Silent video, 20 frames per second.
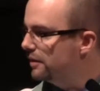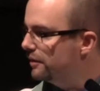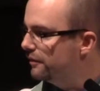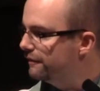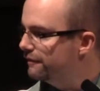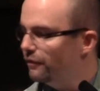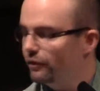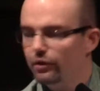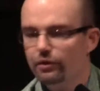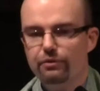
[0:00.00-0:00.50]

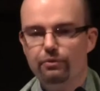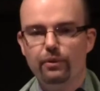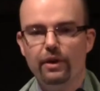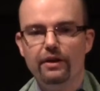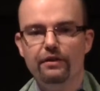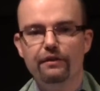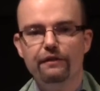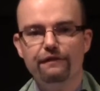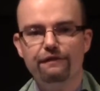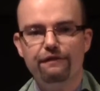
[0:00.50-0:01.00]
Firth read
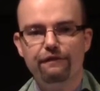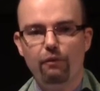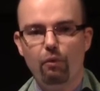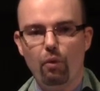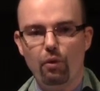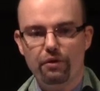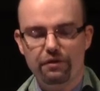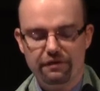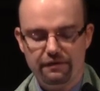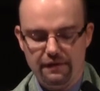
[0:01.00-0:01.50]
the
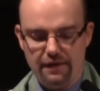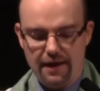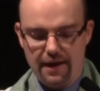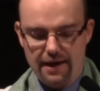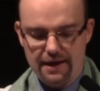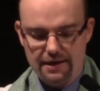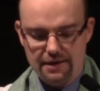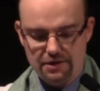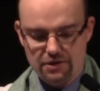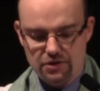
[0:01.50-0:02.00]
fourth day
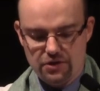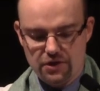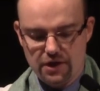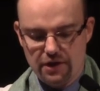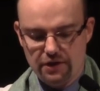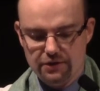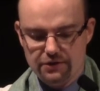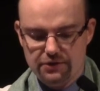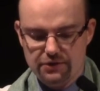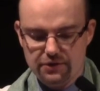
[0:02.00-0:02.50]
in
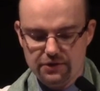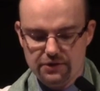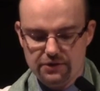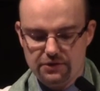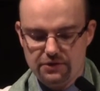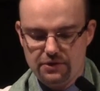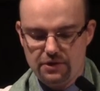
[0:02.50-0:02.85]
Genesis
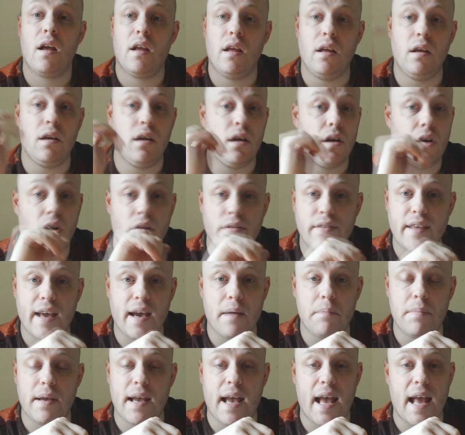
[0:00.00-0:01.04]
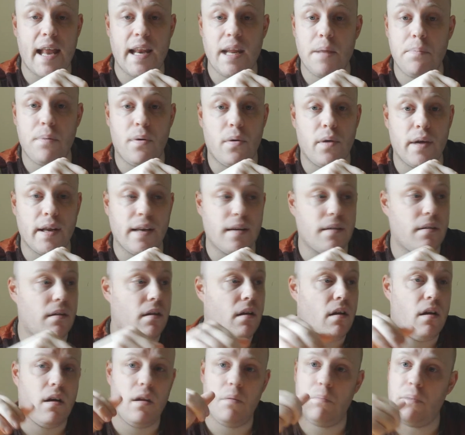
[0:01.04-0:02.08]
You can contact me at any point.
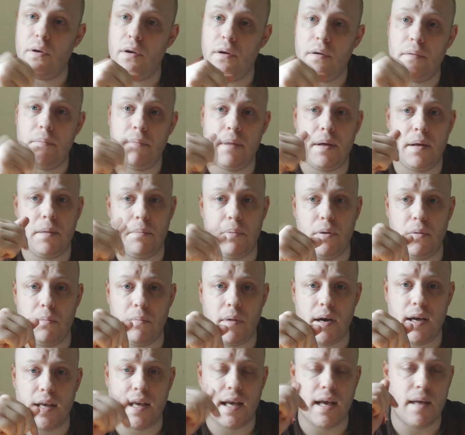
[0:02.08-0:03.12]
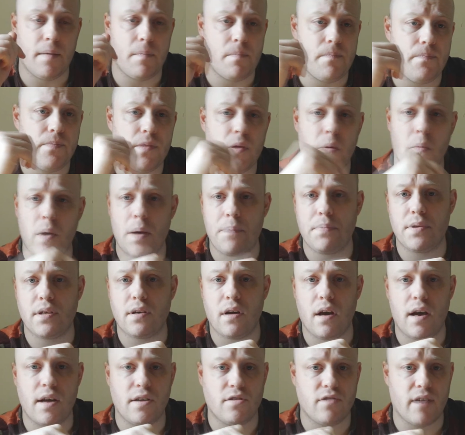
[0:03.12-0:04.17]
Put my
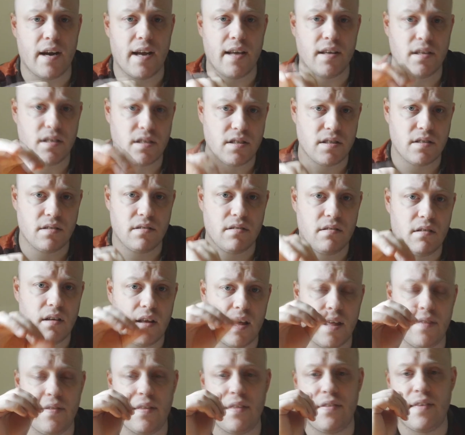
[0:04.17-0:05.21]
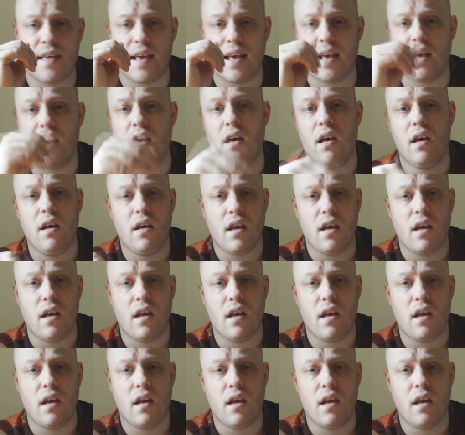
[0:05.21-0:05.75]
website address in the thing.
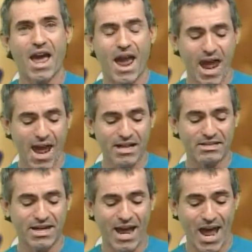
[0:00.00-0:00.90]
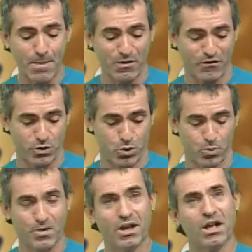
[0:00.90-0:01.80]
and
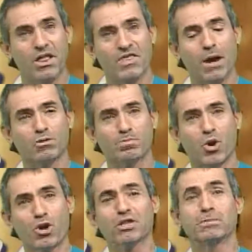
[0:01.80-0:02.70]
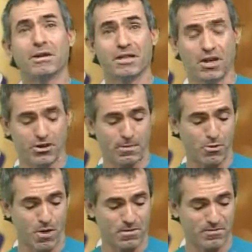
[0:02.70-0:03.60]
Tamiflu that was purchased by the health
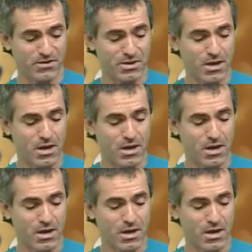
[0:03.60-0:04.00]
department.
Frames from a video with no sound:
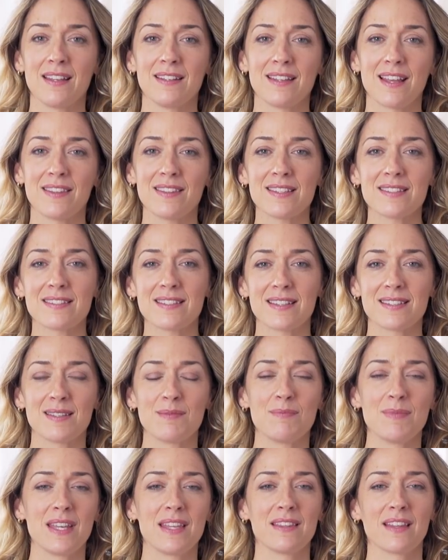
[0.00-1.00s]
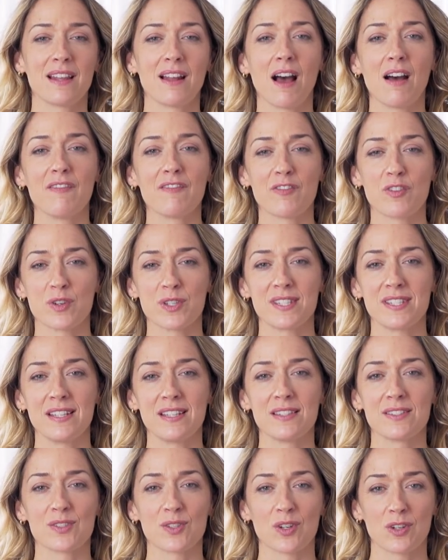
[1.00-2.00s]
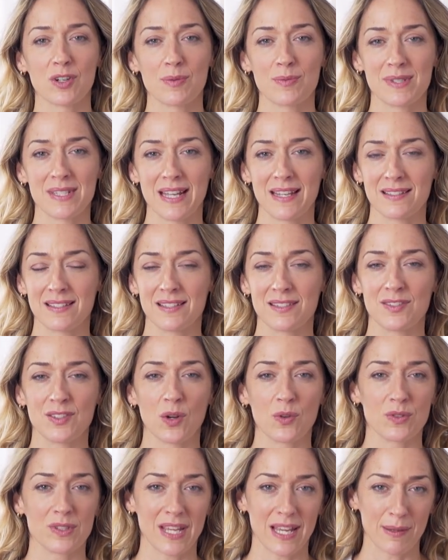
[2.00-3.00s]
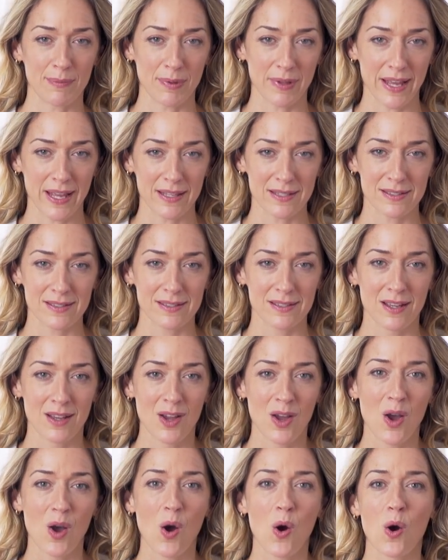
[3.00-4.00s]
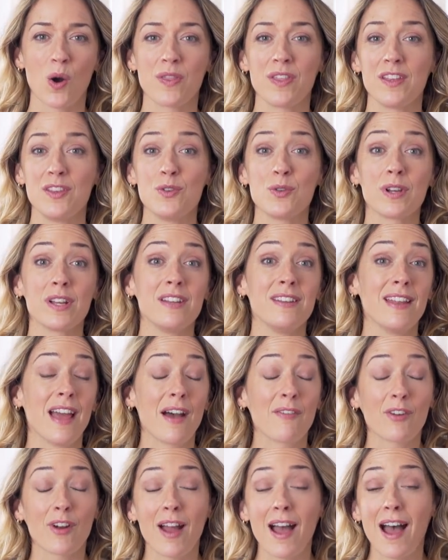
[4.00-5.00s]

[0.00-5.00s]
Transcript: Now, this doesn't mean that unforeseen circumstances don't take place, or that you can never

_Instructions to follow:_
Word for word, repeat the data above with the pictures left out.

_Exercise response:_
Silent video, 20 frames per second.
[0:00.00-0:00.50]

[0:00.50-0:01.00]
Firth read
[0:01.00-0:01.50]
the
[0:01.50-0:02.00]
fourth day
[0:02.00-0:02.50]
in
[0:02.50-0:02.85]
Genesis
[0:00.00-0:01.04]
[0:01.04-0:02.08]
You can contact me at any point.
[0:02.08-0:03.12]
[0:03.12-0:04.17]
Put my
[0:04.17-0:05.21]
[0:05.21-0:05.75]
website address in the thing.
[0:00.00-0:00.90]
[0:00.90-0:01.80]
and
[0:01.80-0:02.70]
[0:02.70-0:03.60]
Tamiflu that was purchased by the health
[0:03.60-0:04.00]
department.
Frames from a video with no sound:
[0.00-1.00s]
[1.00-2.00s]
[2.00-3.00s]
[3.00-4.00s]
[4.00-5.00s]

[0.00-5.00s]
Transcript: Now, this doesn't mean that unforeseen circumstances don't take place, or that you can never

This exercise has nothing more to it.